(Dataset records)
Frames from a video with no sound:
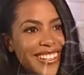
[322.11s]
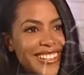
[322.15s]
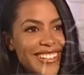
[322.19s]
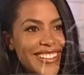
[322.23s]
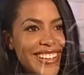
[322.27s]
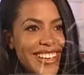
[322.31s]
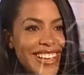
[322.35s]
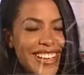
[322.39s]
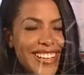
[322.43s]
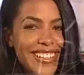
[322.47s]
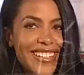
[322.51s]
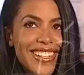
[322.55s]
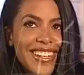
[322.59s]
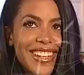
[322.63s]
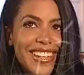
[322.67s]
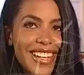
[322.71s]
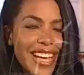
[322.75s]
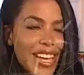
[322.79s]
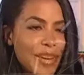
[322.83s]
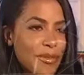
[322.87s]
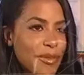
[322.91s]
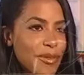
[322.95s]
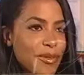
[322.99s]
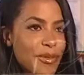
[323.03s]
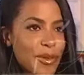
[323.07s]
You know, I had done a lot
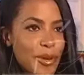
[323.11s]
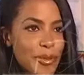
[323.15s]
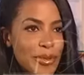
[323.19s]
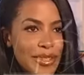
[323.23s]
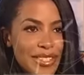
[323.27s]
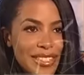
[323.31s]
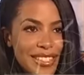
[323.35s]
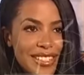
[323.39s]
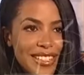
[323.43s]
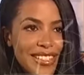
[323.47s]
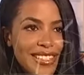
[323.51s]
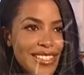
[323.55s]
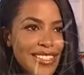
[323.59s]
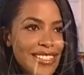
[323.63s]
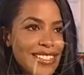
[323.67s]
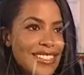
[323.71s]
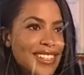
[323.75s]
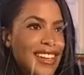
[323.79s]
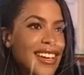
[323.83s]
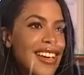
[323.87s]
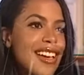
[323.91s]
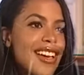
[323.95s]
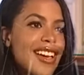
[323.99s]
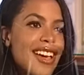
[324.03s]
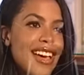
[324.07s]
of performances
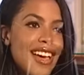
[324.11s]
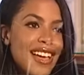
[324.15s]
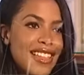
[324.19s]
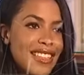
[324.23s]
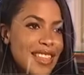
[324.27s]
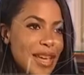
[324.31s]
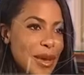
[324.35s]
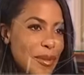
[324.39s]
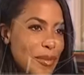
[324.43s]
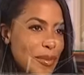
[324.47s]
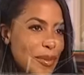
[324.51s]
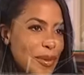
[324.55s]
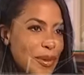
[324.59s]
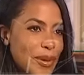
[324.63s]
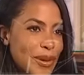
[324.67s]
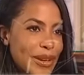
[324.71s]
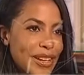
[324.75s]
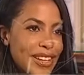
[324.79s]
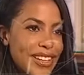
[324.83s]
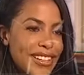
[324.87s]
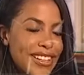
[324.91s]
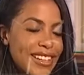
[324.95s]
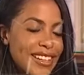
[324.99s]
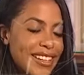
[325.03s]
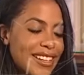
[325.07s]
at that
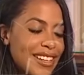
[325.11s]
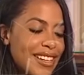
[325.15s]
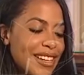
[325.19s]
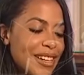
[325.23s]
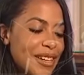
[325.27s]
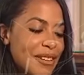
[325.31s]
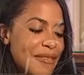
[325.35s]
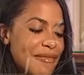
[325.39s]
point, and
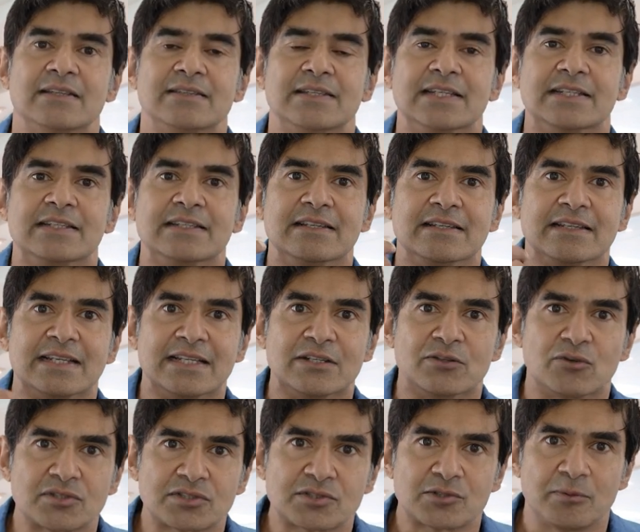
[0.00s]
They did an
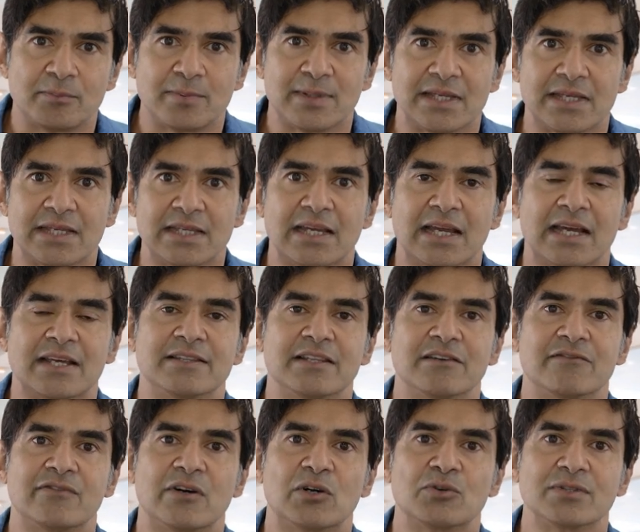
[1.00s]
endoscopy, and
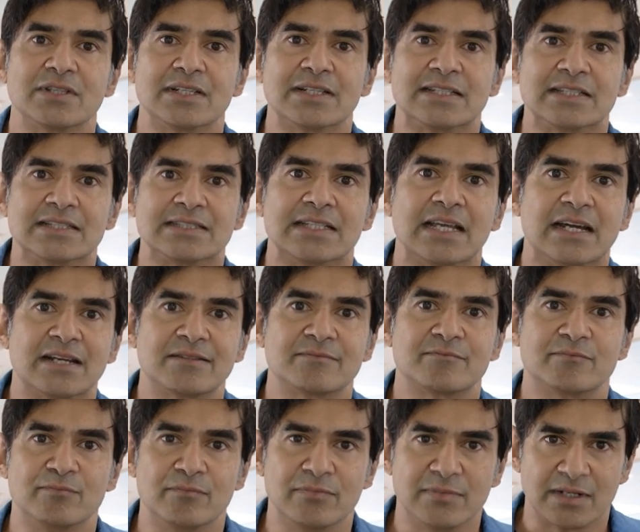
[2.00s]
they found that his gut
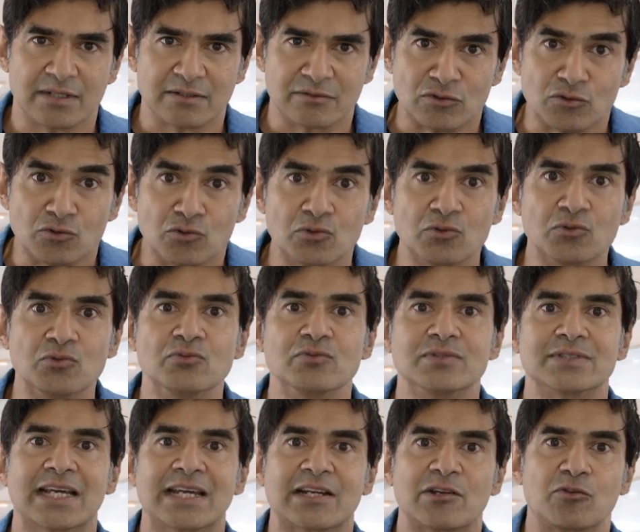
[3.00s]
grew
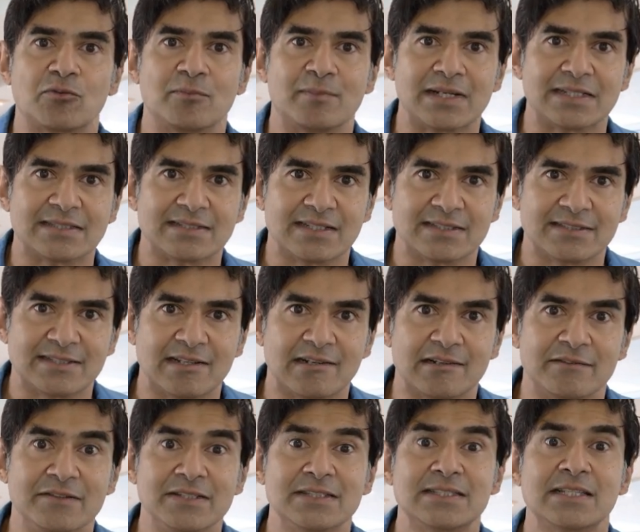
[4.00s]
Saccharomyces
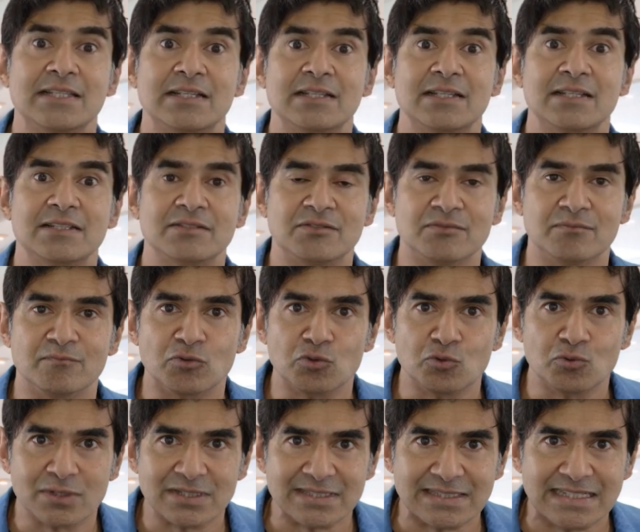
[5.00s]
cerevisiae, the
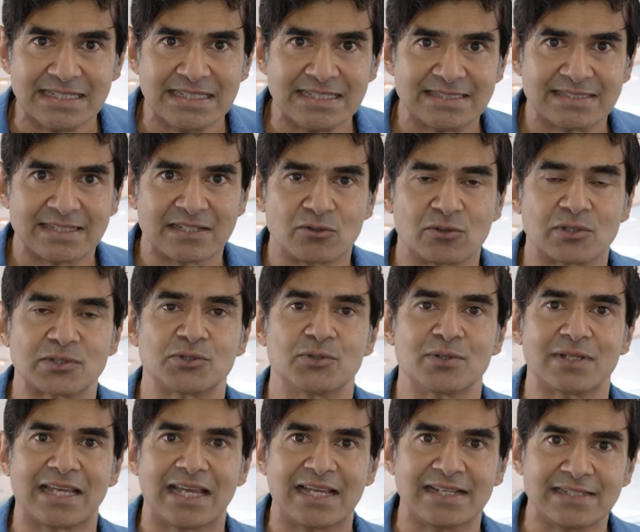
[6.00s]
brewer's yeast, and
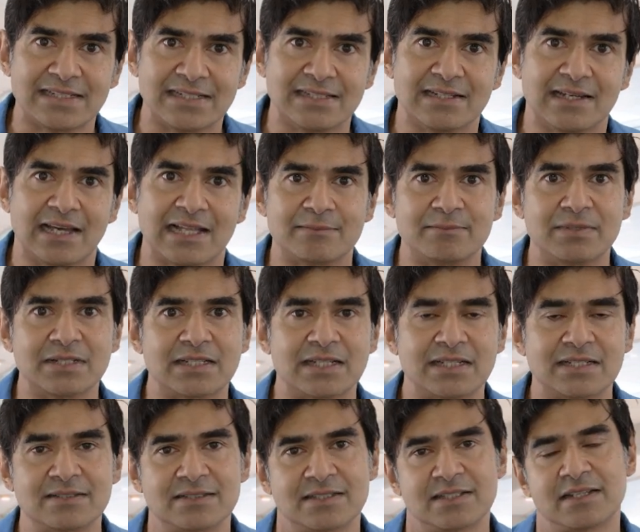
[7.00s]
also Candida
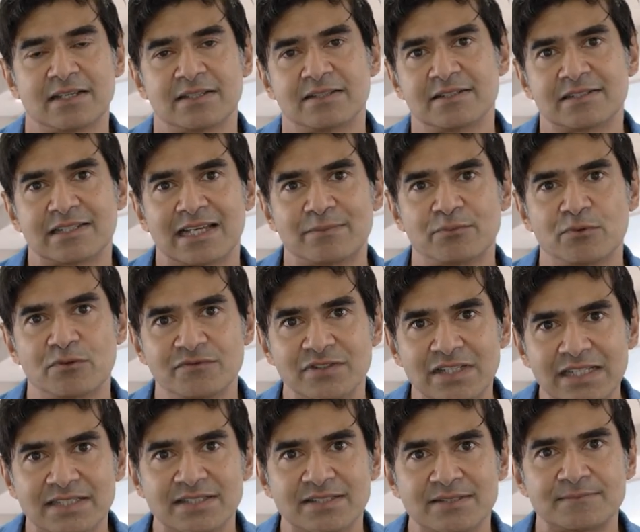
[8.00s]
albicans, another type of
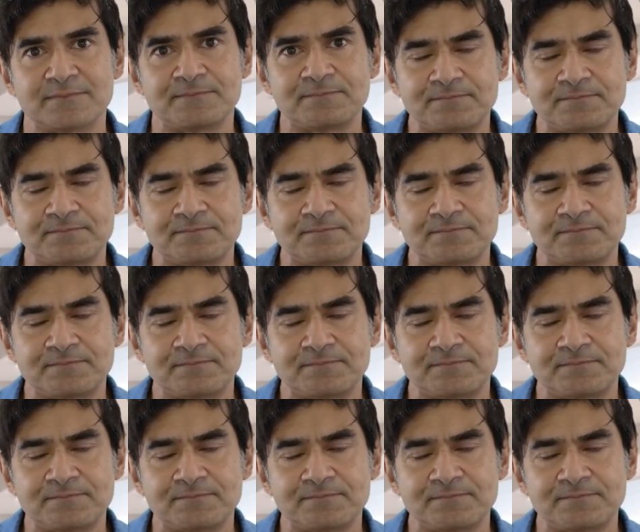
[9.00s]
yeast.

• PROBLEM DETAILS
Going through the records above line by line, transcribe each one exactly and skip any pictures.

• RESPONSE TO THE EXERCISE
Frames from a video with no sound:
[322.11s]
[322.15s]
[322.19s]
[322.23s]
[322.27s]
[322.31s]
[322.35s]
[322.39s]
[322.43s]
[322.47s]
[322.51s]
[322.55s]
[322.59s]
[322.63s]
[322.67s]
[322.71s]
[322.75s]
[322.79s]
[322.83s]
[322.87s]
[322.91s]
[322.95s]
[322.99s]
[323.03s]
[323.07s]
You know, I had done a lot
[323.11s]
[323.15s]
[323.19s]
[323.23s]
[323.27s]
[323.31s]
[323.35s]
[323.39s]
[323.43s]
[323.47s]
[323.51s]
[323.55s]
[323.59s]
[323.63s]
[323.67s]
[323.71s]
[323.75s]
[323.79s]
[323.83s]
[323.87s]
[323.91s]
[323.95s]
[323.99s]
[324.03s]
[324.07s]
of performances
[324.11s]
[324.15s]
[324.19s]
[324.23s]
[324.27s]
[324.31s]
[324.35s]
[324.39s]
[324.43s]
[324.47s]
[324.51s]
[324.55s]
[324.59s]
[324.63s]
[324.67s]
[324.71s]
[324.75s]
[324.79s]
[324.83s]
[324.87s]
[324.91s]
[324.95s]
[324.99s]
[325.03s]
[325.07s]
at that
[325.11s]
[325.15s]
[325.19s]
[325.23s]
[325.27s]
[325.31s]
[325.35s]
[325.39s]
point, and
[0.00s]
They did an
[1.00s]
endoscopy, and
[2.00s]
they found that his gut
[3.00s]
grew
[4.00s]
Saccharomyces
[5.00s]
cerevisiae, the
[6.00s]
brewer's yeast, and
[7.00s]
also Candida
[8.00s]
albicans, another type of
[9.00s]
yeast.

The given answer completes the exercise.